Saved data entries
***

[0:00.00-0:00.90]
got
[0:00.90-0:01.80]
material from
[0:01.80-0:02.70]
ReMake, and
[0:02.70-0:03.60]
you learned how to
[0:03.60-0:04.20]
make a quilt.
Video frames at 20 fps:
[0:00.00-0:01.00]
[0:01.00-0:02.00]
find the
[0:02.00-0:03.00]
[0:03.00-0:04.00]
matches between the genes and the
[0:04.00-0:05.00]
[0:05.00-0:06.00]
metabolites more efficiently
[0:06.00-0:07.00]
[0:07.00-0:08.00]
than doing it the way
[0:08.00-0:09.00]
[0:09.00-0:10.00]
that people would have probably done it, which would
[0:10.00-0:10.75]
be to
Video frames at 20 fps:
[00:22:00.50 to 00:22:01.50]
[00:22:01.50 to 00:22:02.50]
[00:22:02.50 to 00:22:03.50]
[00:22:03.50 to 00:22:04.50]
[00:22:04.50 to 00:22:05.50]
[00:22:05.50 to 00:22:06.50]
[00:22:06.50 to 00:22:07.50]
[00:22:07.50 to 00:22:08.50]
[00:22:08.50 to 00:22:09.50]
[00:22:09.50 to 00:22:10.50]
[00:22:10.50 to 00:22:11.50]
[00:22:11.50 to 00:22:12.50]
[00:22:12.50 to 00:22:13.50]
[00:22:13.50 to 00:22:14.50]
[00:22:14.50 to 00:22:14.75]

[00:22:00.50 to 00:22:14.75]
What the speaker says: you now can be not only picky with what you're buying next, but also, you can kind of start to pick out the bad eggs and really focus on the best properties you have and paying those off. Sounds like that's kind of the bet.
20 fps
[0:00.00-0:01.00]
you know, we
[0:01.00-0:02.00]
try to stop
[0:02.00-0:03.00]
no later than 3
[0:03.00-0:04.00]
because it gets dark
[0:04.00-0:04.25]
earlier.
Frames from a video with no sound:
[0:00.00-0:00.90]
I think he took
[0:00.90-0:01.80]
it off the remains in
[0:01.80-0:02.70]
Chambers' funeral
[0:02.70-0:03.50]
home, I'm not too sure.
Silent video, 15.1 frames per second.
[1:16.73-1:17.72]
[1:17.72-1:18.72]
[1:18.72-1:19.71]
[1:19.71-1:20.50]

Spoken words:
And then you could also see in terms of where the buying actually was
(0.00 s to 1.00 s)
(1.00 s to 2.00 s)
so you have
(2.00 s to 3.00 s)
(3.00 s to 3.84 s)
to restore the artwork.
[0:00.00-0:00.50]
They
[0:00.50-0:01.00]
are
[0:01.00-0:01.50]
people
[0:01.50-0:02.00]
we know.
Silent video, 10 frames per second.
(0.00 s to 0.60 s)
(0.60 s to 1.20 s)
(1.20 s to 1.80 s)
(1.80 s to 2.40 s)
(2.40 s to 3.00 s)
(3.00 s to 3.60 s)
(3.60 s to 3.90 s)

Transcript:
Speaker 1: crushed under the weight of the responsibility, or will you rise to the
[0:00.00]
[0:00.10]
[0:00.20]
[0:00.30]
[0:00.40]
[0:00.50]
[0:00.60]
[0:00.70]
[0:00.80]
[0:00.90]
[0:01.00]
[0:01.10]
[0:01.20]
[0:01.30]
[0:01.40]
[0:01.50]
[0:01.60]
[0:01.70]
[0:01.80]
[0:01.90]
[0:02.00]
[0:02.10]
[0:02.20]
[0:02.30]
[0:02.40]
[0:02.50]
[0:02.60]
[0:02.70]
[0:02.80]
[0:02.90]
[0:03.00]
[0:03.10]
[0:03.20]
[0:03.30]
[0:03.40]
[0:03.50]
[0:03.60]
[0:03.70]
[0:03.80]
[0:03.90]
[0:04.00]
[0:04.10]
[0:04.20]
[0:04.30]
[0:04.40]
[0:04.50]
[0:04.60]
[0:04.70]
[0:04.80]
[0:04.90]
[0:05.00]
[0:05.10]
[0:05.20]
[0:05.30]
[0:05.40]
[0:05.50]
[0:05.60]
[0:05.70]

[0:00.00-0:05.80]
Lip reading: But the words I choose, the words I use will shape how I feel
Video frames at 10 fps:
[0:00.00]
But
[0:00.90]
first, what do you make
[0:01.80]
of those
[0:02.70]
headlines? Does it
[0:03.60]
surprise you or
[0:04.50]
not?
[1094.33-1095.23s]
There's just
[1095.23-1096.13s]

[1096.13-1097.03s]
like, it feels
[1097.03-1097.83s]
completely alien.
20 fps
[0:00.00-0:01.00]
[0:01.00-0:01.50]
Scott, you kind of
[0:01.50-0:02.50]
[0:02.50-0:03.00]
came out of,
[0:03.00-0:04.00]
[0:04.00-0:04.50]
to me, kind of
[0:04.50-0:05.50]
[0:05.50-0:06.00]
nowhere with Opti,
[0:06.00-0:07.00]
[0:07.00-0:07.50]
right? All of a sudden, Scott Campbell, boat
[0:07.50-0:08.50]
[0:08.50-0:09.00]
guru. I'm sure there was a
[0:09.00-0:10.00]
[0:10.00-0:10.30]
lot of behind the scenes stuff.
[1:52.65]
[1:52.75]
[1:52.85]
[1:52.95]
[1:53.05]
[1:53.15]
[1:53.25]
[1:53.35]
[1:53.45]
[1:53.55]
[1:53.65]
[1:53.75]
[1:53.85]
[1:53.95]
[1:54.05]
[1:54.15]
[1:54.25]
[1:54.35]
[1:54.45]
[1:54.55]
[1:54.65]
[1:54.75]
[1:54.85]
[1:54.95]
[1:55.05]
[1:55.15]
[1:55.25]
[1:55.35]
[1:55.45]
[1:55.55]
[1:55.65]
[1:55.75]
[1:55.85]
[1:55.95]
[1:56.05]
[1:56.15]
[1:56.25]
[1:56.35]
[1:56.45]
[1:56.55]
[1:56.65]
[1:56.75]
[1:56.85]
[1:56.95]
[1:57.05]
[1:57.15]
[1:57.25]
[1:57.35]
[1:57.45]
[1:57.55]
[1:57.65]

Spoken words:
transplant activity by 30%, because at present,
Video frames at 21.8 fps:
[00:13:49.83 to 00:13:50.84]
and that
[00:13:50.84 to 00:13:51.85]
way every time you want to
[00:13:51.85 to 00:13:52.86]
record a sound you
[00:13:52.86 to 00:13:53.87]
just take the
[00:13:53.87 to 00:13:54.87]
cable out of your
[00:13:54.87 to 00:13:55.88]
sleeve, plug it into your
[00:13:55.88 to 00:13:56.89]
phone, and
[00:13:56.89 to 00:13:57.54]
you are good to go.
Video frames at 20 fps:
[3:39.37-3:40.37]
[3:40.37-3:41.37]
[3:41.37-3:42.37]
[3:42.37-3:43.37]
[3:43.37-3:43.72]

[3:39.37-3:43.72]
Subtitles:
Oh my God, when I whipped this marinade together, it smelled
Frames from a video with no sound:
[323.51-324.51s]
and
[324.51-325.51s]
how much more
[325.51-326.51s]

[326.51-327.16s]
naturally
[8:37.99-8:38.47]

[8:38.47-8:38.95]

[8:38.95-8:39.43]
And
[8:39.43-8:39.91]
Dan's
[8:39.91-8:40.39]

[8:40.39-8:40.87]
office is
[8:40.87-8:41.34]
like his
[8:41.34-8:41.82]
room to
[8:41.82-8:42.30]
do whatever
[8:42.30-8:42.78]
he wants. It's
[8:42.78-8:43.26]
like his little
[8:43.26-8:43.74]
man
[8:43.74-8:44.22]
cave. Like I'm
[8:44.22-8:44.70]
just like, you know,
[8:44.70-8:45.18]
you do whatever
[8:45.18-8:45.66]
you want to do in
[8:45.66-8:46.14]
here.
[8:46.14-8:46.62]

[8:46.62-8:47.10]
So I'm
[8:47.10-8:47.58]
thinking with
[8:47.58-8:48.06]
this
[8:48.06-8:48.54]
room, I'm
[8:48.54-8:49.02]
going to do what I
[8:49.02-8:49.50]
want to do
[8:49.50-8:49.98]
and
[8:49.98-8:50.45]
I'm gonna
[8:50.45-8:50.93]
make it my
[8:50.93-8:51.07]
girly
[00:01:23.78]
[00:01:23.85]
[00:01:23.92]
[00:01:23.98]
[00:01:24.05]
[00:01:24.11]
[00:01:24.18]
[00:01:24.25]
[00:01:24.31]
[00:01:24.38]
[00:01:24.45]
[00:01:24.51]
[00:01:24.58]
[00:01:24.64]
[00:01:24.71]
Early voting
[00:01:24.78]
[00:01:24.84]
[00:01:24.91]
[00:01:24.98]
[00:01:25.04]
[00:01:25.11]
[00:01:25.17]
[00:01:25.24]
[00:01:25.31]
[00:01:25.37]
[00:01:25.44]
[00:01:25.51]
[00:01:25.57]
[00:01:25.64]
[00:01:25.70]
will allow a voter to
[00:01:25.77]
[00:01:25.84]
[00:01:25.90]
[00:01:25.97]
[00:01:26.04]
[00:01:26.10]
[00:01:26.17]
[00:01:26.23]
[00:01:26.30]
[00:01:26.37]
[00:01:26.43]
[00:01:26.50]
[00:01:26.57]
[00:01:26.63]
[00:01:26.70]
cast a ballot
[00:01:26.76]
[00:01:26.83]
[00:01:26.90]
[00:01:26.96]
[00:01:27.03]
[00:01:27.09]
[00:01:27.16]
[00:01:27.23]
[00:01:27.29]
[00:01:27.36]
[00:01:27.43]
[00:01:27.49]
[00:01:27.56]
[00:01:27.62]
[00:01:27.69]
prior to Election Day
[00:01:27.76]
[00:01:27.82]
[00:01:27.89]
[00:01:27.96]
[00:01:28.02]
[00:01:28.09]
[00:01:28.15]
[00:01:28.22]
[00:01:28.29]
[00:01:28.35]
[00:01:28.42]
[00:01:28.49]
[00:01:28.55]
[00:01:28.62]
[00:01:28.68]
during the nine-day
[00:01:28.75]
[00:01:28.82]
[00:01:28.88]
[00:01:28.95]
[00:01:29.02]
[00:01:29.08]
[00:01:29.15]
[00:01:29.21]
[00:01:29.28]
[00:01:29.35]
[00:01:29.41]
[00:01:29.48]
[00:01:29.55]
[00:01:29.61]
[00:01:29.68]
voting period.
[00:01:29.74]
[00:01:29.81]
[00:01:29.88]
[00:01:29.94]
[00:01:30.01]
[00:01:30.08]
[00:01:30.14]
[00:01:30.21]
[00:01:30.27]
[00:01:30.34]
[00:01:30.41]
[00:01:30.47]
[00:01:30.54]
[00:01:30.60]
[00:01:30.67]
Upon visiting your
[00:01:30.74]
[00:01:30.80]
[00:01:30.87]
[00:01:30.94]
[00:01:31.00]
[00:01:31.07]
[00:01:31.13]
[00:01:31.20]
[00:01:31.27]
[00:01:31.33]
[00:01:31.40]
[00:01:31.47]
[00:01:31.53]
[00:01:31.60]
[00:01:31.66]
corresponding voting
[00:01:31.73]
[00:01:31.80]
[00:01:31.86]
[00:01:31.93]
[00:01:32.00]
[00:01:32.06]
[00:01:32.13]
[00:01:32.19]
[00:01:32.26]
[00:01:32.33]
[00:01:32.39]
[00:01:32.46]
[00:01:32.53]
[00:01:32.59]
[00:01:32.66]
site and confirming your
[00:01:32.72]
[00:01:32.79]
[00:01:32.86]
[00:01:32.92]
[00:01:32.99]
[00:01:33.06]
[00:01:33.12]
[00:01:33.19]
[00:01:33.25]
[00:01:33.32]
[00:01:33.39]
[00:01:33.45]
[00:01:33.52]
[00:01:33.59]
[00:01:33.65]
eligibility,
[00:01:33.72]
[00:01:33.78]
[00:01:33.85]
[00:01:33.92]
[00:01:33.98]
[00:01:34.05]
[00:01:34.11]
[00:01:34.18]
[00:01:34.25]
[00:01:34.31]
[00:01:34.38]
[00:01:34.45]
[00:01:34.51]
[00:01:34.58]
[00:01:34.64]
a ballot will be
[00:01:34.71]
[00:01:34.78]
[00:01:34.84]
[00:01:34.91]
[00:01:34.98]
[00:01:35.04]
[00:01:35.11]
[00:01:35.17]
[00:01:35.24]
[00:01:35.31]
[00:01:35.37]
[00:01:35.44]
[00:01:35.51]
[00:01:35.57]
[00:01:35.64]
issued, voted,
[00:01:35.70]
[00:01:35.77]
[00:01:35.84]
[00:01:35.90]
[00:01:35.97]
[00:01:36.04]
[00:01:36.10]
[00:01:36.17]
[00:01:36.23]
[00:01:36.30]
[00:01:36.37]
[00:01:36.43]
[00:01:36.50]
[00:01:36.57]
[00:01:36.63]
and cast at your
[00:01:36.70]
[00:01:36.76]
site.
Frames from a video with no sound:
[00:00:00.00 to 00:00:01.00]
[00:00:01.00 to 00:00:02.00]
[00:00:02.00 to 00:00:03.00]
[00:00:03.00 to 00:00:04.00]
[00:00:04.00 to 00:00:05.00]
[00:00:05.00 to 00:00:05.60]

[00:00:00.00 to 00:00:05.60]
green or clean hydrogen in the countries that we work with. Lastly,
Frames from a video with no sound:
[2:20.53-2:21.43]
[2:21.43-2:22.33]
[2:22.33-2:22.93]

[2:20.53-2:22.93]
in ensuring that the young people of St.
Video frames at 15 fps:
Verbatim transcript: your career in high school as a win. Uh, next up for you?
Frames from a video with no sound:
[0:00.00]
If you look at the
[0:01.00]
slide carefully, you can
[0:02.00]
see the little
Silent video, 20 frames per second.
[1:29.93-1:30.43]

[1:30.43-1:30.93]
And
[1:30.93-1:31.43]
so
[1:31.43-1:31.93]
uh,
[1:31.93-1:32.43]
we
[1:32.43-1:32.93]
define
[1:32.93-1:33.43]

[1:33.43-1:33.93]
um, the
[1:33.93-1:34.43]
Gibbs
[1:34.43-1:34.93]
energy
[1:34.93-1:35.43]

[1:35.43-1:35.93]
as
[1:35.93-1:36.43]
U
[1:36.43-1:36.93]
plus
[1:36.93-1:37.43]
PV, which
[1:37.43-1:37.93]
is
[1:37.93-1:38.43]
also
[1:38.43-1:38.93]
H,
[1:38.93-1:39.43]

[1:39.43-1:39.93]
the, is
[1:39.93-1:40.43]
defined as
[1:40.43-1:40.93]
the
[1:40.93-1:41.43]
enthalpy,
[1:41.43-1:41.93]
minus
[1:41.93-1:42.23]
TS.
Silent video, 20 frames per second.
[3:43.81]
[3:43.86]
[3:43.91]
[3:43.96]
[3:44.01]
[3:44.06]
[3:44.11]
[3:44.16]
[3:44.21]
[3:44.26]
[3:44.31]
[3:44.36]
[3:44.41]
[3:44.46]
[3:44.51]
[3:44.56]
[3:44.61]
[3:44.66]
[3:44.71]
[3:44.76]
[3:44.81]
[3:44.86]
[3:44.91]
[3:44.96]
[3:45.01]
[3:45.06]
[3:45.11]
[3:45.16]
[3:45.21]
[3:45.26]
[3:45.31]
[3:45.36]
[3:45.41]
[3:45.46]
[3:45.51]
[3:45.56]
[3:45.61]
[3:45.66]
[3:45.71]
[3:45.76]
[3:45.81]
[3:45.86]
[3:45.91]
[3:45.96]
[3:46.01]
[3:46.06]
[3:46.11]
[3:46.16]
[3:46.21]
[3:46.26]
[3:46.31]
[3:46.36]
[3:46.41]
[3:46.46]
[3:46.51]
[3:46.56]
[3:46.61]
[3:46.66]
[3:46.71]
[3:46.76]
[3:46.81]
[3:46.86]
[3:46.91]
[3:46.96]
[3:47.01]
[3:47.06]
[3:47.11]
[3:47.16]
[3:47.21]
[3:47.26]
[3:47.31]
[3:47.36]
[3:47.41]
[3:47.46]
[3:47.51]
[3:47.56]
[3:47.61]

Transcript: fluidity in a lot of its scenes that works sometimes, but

***

What the task requires: Retype exactly the lines from the first line of the records above through the line containing "[00:22:11.50 to 00:22:12.50]", both included, and nothing else.

Expected output:
[0:00.00-0:00.90]
got
[0:00.90-0:01.80]
material from
[0:01.80-0:02.70]
ReMake, and
[0:02.70-0:03.60]
you learned how to
[0:03.60-0:04.20]
make a quilt.
Video frames at 20 fps:
[0:00.00-0:01.00]
[0:01.00-0:02.00]
find the
[0:02.00-0:03.00]
[0:03.00-0:04.00]
matches between the genes and the
[0:04.00-0:05.00]
[0:05.00-0:06.00]
metabolites more efficiently
[0:06.00-0:07.00]
[0:07.00-0:08.00]
than doing it the way
[0:08.00-0:09.00]
[0:09.00-0:10.00]
that people would have probably done it, which would
[0:10.00-0:10.75]
be to
Video frames at 20 fps:
[00:22:00.50 to 00:22:01.50]
[00:22:01.50 to 00:22:02.50]
[00:22:02.50 to 00:22:03.50]
[00:22:03.50 to 00:22:04.50]
[00:22:04.50 to 00:22:05.50]
[00:22:05.50 to 00:22:06.50]
[00:22:06.50 to 00:22:07.50]
[00:22:07.50 to 00:22:08.50]
[00:22:08.50 to 00:22:09.50]
[00:22:09.50 to 00:22:10.50]
[00:22:10.50 to 00:22:11.50]
[00:22:11.50 to 00:22:12.50]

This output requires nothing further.